*What you will do:* Note each line of the entries that includes "need". Then copy those lines.

[Collected data]
# # #
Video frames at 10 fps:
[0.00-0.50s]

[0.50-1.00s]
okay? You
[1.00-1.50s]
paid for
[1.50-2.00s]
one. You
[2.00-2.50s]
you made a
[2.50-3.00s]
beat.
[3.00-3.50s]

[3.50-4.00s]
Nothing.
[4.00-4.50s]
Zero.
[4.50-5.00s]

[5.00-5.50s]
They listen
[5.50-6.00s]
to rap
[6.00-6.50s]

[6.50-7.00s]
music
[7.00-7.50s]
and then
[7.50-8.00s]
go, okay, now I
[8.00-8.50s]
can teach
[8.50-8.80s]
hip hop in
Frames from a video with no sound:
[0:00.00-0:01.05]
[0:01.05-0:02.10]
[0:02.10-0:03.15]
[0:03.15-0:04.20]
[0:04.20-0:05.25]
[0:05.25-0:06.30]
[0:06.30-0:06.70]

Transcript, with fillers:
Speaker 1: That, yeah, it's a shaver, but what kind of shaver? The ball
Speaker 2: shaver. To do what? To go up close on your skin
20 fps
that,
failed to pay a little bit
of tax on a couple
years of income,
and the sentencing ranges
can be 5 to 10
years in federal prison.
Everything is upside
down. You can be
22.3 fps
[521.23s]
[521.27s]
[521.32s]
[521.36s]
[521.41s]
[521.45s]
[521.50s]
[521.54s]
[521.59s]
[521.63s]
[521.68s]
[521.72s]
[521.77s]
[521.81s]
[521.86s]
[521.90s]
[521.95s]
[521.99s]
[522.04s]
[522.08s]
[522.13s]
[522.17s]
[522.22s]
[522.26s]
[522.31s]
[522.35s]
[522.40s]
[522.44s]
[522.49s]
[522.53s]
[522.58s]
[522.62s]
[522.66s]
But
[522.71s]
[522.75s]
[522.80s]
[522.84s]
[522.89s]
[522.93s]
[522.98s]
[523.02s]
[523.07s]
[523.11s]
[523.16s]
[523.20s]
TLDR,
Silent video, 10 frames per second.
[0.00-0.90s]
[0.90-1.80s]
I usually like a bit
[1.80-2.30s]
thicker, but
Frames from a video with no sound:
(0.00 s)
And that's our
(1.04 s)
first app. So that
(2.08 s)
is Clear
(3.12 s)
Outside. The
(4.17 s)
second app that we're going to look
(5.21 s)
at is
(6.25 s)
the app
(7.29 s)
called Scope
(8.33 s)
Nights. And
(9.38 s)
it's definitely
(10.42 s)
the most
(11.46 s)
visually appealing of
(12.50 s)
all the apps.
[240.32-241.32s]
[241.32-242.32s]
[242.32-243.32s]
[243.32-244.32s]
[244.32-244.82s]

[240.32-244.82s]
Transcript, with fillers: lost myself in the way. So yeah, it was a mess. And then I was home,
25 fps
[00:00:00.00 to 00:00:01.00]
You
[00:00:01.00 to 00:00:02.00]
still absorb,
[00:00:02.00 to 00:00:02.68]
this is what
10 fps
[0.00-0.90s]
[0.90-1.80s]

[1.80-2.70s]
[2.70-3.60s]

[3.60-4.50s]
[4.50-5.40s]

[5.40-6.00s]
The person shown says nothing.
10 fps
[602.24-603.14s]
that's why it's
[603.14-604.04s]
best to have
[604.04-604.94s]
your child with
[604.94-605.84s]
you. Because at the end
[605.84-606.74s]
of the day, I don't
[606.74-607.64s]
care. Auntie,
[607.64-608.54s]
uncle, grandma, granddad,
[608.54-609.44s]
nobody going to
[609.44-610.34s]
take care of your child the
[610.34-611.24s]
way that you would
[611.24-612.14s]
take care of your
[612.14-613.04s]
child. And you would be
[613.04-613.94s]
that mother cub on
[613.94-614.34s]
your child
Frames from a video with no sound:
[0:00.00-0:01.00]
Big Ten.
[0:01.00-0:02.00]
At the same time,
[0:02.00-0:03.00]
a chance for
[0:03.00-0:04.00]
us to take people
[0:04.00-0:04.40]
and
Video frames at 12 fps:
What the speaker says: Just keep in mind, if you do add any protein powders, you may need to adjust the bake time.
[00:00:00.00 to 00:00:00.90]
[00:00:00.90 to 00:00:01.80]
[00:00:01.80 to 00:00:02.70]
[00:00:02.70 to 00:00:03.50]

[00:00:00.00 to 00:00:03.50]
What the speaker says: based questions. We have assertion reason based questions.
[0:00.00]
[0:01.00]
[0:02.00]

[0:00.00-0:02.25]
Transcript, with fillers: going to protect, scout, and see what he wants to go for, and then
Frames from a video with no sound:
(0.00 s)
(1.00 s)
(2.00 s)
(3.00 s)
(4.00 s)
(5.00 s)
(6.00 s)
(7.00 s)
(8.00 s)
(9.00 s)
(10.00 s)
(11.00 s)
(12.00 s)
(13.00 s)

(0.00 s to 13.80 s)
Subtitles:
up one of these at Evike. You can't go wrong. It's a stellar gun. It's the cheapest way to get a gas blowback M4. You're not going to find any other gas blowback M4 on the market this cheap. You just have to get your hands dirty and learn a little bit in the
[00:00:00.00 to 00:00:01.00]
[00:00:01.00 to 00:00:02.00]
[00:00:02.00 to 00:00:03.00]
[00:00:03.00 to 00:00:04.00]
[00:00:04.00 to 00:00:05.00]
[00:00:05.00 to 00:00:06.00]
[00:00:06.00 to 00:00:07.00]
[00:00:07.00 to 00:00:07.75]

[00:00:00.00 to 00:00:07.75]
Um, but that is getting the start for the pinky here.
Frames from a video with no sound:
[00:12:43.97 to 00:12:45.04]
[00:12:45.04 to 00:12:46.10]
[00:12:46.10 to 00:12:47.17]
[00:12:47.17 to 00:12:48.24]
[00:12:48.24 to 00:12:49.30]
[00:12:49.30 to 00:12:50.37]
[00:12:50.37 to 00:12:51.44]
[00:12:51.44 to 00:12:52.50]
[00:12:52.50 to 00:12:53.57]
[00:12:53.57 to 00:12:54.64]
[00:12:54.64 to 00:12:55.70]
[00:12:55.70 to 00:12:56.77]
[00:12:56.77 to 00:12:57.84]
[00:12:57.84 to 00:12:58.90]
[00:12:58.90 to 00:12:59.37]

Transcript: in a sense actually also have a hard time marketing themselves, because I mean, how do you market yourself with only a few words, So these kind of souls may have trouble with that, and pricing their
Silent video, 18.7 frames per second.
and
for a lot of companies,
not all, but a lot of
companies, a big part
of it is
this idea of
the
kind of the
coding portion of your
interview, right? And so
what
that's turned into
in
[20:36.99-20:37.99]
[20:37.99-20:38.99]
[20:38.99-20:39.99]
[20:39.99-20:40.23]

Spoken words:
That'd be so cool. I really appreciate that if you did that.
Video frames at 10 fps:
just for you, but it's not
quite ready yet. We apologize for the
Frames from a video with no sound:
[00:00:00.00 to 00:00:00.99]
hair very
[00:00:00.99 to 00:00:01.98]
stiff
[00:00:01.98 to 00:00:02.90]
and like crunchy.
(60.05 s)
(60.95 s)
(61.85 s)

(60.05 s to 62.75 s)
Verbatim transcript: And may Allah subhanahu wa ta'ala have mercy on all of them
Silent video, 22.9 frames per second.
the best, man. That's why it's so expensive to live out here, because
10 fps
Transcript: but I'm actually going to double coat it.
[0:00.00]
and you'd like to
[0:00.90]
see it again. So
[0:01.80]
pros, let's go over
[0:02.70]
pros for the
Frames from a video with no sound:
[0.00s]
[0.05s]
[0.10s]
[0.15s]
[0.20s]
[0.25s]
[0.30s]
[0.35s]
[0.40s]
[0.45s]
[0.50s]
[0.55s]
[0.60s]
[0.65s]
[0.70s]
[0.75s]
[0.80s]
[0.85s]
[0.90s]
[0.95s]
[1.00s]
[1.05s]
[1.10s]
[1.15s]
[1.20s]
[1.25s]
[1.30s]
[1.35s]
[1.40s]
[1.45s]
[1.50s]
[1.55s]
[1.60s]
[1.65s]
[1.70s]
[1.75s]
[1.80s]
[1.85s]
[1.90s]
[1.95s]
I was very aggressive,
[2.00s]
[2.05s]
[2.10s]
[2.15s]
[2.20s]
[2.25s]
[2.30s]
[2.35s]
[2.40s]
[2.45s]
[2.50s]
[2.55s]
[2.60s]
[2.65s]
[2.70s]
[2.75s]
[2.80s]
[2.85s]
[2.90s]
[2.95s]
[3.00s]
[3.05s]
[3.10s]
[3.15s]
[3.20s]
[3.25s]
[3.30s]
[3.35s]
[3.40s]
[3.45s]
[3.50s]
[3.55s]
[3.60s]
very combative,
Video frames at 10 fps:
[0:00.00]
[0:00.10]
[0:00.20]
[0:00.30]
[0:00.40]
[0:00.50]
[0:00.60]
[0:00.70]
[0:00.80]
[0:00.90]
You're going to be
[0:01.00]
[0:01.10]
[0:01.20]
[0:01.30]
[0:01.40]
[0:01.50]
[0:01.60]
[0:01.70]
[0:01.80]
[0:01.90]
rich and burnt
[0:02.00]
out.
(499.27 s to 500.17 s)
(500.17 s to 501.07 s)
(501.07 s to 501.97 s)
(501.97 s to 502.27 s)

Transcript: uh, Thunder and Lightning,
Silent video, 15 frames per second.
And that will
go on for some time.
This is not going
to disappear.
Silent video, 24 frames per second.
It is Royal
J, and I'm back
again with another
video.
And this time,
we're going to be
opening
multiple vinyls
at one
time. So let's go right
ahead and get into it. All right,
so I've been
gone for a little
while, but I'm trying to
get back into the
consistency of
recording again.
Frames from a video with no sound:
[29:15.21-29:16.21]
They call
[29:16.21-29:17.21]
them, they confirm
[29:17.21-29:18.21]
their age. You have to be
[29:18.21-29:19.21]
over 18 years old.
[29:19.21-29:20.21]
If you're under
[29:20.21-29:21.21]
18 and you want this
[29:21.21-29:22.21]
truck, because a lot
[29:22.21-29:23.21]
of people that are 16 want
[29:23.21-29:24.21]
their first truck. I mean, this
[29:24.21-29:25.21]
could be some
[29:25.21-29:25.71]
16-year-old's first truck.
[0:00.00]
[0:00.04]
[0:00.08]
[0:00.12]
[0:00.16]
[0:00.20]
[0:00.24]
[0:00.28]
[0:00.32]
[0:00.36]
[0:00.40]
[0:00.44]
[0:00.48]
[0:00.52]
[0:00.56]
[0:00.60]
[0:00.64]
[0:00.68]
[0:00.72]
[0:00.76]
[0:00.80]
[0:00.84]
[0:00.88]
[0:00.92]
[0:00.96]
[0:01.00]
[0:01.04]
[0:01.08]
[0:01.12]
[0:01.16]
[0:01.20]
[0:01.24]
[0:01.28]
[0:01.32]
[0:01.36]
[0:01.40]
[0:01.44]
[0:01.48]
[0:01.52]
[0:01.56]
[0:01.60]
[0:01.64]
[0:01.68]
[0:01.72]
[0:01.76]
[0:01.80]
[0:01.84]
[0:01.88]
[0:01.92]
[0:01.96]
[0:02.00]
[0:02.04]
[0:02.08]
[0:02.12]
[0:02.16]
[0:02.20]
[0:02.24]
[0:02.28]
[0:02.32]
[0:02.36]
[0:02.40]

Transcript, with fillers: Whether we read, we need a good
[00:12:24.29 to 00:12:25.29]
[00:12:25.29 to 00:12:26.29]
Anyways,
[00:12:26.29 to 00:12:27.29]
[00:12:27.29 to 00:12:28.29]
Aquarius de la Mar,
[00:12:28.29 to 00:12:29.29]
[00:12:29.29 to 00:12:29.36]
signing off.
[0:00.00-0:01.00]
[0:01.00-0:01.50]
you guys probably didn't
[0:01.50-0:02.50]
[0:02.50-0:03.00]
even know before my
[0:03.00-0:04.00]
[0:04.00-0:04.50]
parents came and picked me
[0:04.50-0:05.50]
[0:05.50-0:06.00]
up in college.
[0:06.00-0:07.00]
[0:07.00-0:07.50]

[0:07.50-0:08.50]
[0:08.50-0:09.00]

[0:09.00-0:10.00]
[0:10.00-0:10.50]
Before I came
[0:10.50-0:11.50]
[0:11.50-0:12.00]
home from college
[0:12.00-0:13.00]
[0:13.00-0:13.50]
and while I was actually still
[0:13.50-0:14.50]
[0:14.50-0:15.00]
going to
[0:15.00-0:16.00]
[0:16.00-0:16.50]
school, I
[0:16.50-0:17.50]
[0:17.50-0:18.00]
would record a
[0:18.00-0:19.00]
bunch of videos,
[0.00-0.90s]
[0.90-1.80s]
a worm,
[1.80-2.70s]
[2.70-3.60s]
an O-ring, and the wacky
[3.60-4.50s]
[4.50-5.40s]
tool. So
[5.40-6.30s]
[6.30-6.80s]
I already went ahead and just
# # #
*Solved exercise:*
What the speaker says: Just keep in mind, if you do add any protein powders, you may need to adjust the bake time.
Transcript, with fillers: Whether we read, we need a good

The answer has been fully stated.